◆ **Assignment**
Out of the records below, copy all lines in which the word "video" occurs.

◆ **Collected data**
--- START ---

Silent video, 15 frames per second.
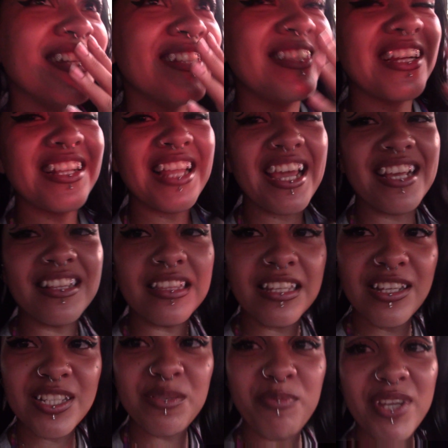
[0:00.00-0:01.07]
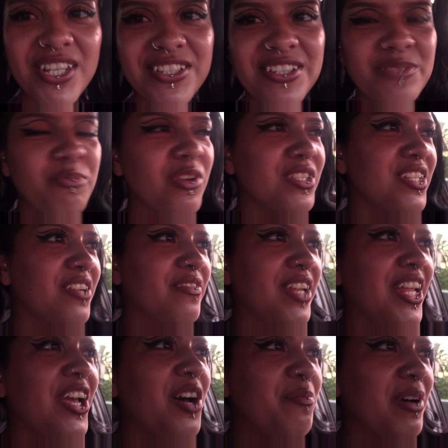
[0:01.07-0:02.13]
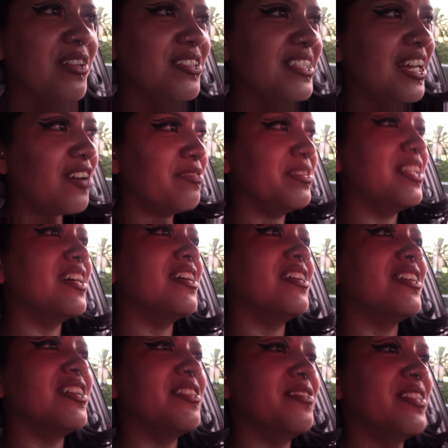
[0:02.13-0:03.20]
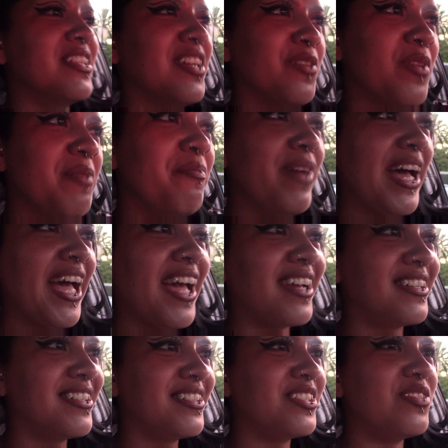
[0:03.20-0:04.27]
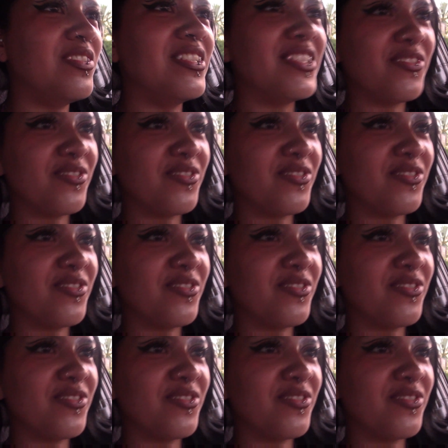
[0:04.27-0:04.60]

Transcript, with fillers: They're like, this bitch just posted a video about self-love and then went back to this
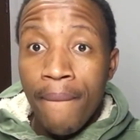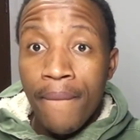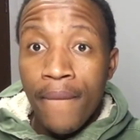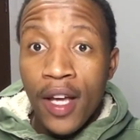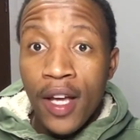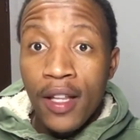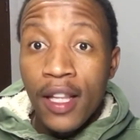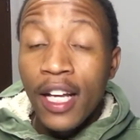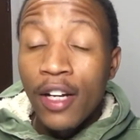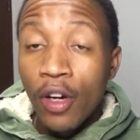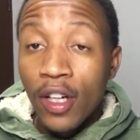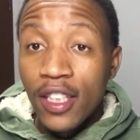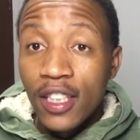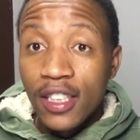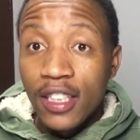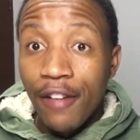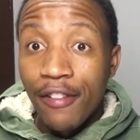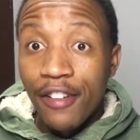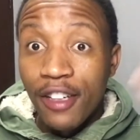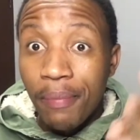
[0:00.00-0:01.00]
They don't
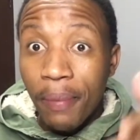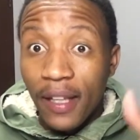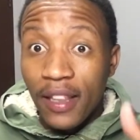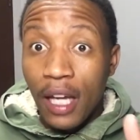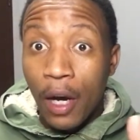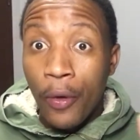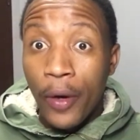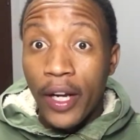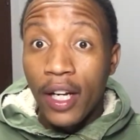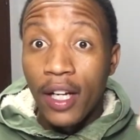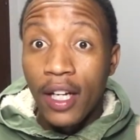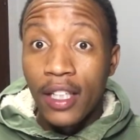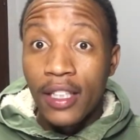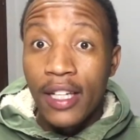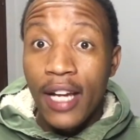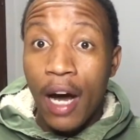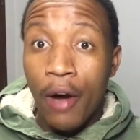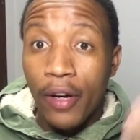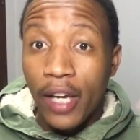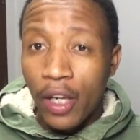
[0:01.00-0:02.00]
deserve it, but they're wearing it
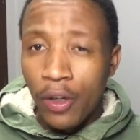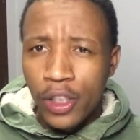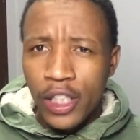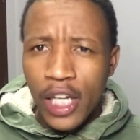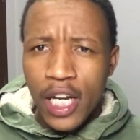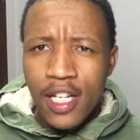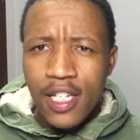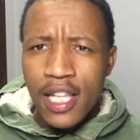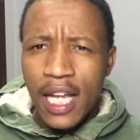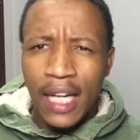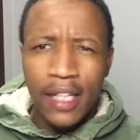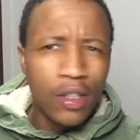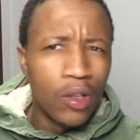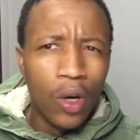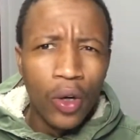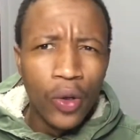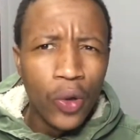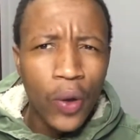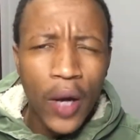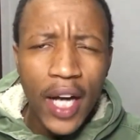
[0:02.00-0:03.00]
now. Can you change that? No,
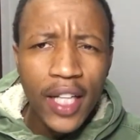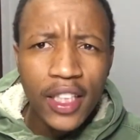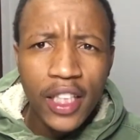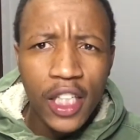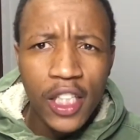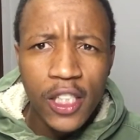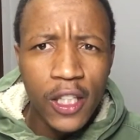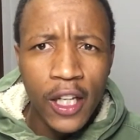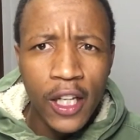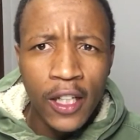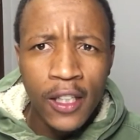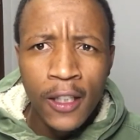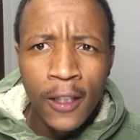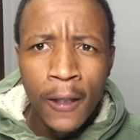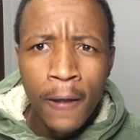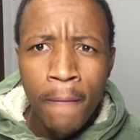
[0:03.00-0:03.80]
you can't change that.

--- END ---

◆ **Expected output**
Silent video, 15 frames per second.
Transcript, with fillers: They're like, this bitch just posted a video about self-love and then went back to this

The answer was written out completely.